Inchiesta ‘Ndrangheta, pioggia di ricorsi
Braccio di ferro sulla misura cautelare. Anche i fratelli Battaglia chiedono ai giudici la scarcerazione
Nuova ondata di ricorsi al Tribunale del riesame contro l’ordinanza del gip La Ganga che ha portato a metà ottobre a 19 arresti e alla scoperta di una «locale» trentina della ‘ndrangheta. Altri 6 indagati, tra cui i fratelli Battaglia, chiedono la scarcerazione.
TRENTO Le indagini sono ancora in corso e potrebbero riservare anche sviluppi interessanti, ma nel frattempo la battaglia dei diciannove arrestati nell’ambito dell’inchiesta «Perfido» sulla presunta «locale» trentina legata al mondo delle cave di porfido e affiliata alla cosca calabrese di Antonio «Nino» Serraino, si sposta sul tavolo dei giudici del Tribunale del riesame.
Dopo il ricorso presentato da Pietro Denise, il presunto «custode delle armi» del clan, respinto con una decisione rapidissima del collegio presa nel giro di poche ore, altri sei indagati, coinvolti nell’operazione dei carabinieri del Ros che ha portato a metà ottobre a 19 arresti, hanno presentato ricorso al Tribunale del riesame. Si tratta di Mario Giuseppe Nania, Mustafà Arafat, Costantino Demetrio, Giovanna Casagranda, moglie di uno dei fratelli Battaglia, che si trova agli arresti domiciliari. Ma anche i due fratelli Giuseppe e Pietro Battaglia ritenuti ai vertici della «locale» ndrina hanno chiesto la scarcerazione.

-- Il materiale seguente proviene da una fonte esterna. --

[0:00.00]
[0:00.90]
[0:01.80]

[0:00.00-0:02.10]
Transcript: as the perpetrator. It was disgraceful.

Giuseppe Battaglia è uno dei nomi di spicco secondo la Procura di Trento « con ruolo apicale nel sodalizio, iniziatore della silente infiltrazione mafiosa nel tessuto sociale ed economico trentino con l’utilizzo di ingenti capitali», scrive il gip Marco La Ganga in ordinanza. Per gli inquirenti era lui a «dirigere e organizzare gli aspetti di natura economico finanziaria legati alle ditte di porfido a lui riferibili, assumendo nel tempo le decisioni più rilevanti ed impartendo disposizioni». Sempre lui aveva avuto il compito di curare per conto dell’organizzazione criminale i rapporti con imprenditori, soggetti istituzionali e le amministrazioni comunali di Lona Lases e Albiano. Il suo nome compare anche negli atti della Procura di Reggio Calabria, che ha un procedimento aperto sulla cosca di Serraino, a fianco al nome di Innocenzio Macheda, ritenuto il capo della cosca trentina.

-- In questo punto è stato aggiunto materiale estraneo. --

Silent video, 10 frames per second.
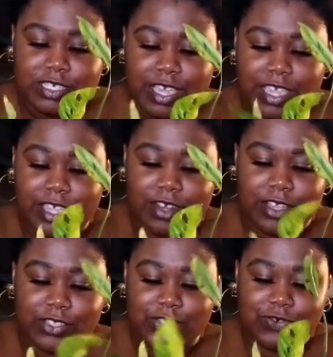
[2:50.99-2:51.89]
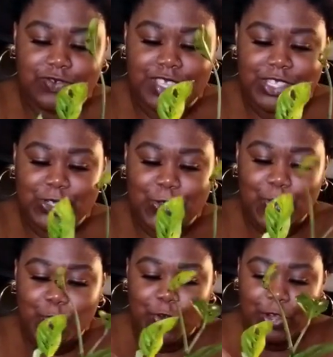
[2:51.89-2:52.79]
I cannot do this no
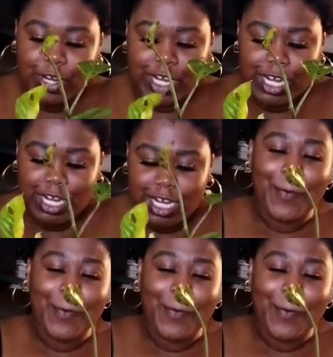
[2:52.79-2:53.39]
more.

Giuseppe Maria Nania è indicato nell’atto d’accusa della Procura di Trento come «braccio armato», pronto a intervenire per sistemare i problemi con i lavoratori o i debitori. La moglie di Giuseppe Battaglia, Giovanna Casagranda, fungeva da «collettore per la componente economico finanziaria delle ditte di porfido, fornendo supporto agli altri affiliati», scrive ancora il gip. Inoltre avrebbe collaborato al presunto sfruttamento dei lavoratori, all’intestazione fittizia di società e all’elusione fiscale.
Accuse pesanti che gli indagati hanno sempre respinto. Ora il pool di avvocati composto da Luca e Giorgio Pontali, Alessandro Meregalli, Giuliano Valer, Filippo Fedrizzi e Carlo Chelodi, hanno depositato il ricorso chiedendo la revoca della misura cautelare o in subordine una misura meno afflittiva. Deciderà il Tribunale del Riesame. Intanto l’imprenditore Giulio Carini, che ha un obbligo di firma, difeso dall’avvocato Andrea de Bertolini, finito anche lui al centro dell’inchiesta, ha rinunciato al ricorso al Riesame.